=== Supplied data ===

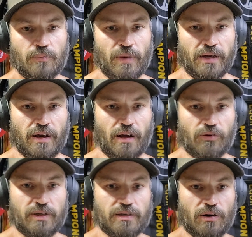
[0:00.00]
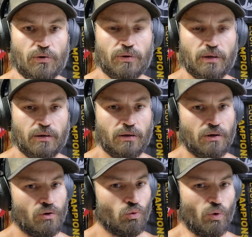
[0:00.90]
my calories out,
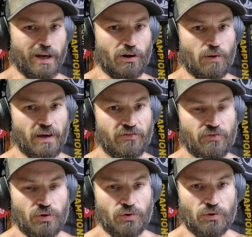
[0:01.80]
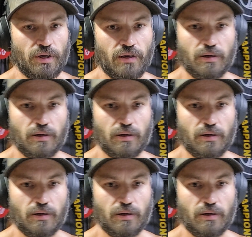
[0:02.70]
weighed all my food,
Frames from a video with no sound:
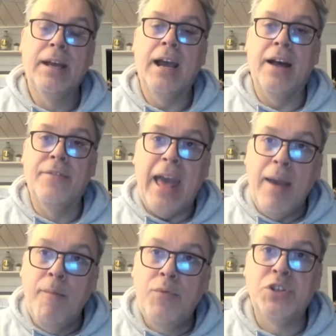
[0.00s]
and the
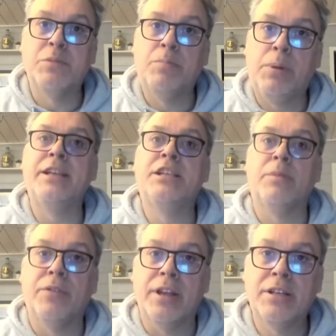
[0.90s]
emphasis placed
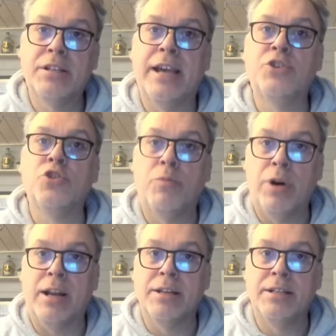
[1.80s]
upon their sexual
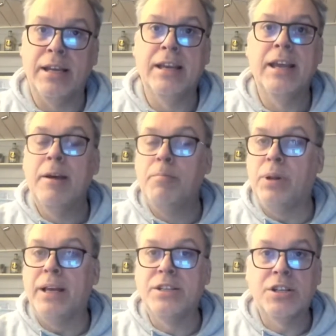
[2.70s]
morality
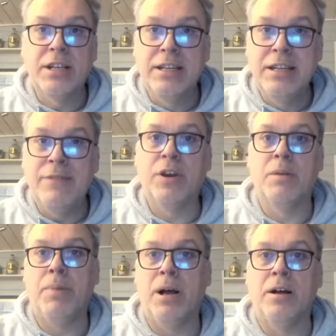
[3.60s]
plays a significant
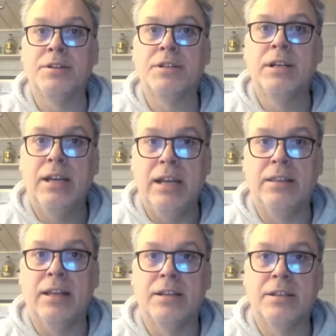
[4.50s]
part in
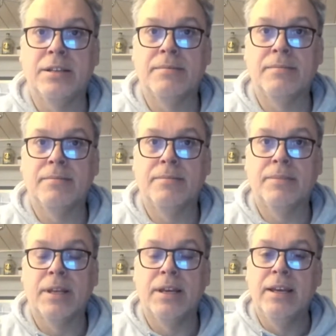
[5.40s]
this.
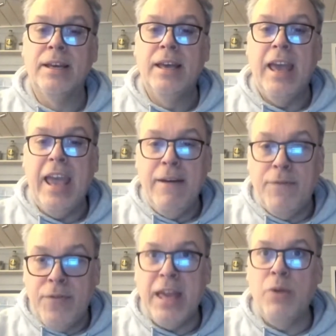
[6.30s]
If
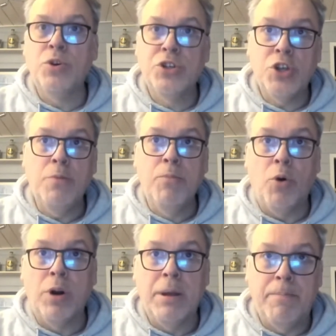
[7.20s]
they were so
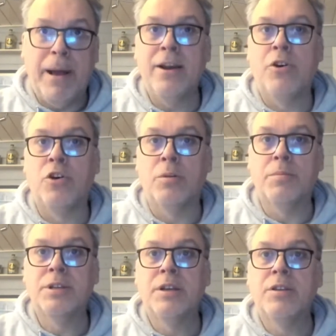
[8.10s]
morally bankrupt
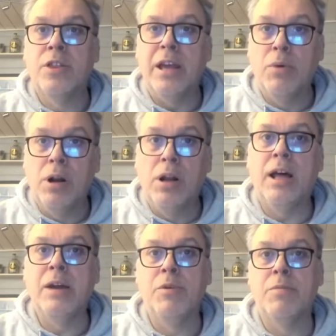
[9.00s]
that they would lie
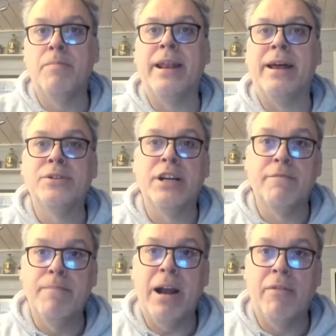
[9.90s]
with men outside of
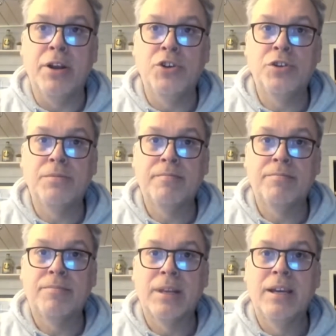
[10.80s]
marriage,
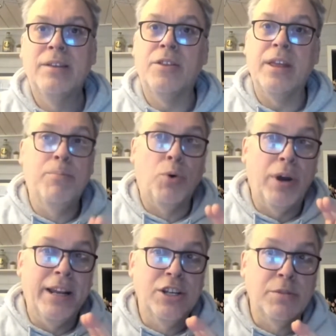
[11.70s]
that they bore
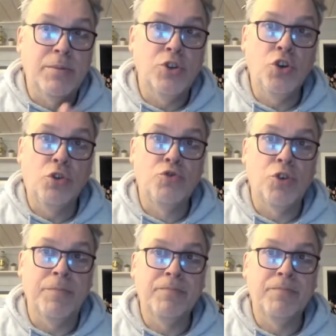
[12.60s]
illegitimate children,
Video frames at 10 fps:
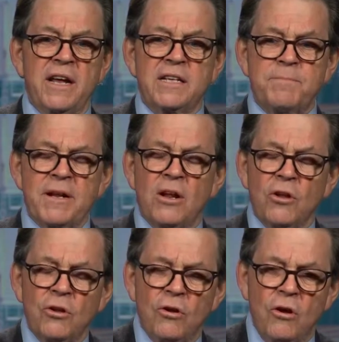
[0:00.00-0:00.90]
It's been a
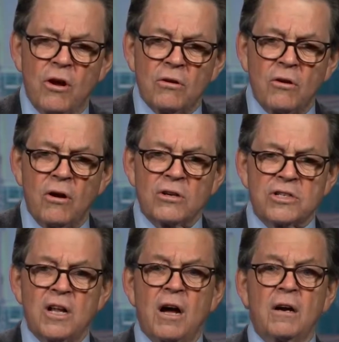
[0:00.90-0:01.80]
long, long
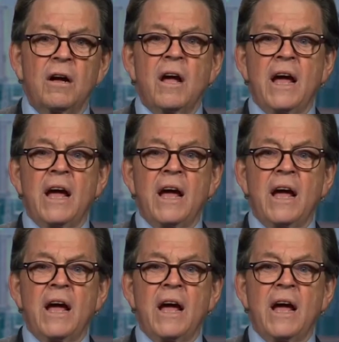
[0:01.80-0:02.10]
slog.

===

What to work on >> What you return should match the records above word for word, minus the pictures.

Answer section >>
[0:00.00]
[0:00.90]
my calories out,
[0:01.80]
[0:02.70]
weighed all my food,
Frames from a video with no sound:
[0.00s]
and the
[0.90s]
emphasis placed
[1.80s]
upon their sexual
[2.70s]
morality
[3.60s]
plays a significant
[4.50s]
part in
[5.40s]
this.
[6.30s]
If
[7.20s]
they were so
[8.10s]
morally bankrupt
[9.00s]
that they would lie
[9.90s]
with men outside of
[10.80s]
marriage,
[11.70s]
that they bore
[12.60s]
illegitimate children,
Video frames at 10 fps:
[0:00.00-0:00.90]
It's been a
[0:00.90-0:01.80]
long, long
[0:01.80-0:02.10]
slog.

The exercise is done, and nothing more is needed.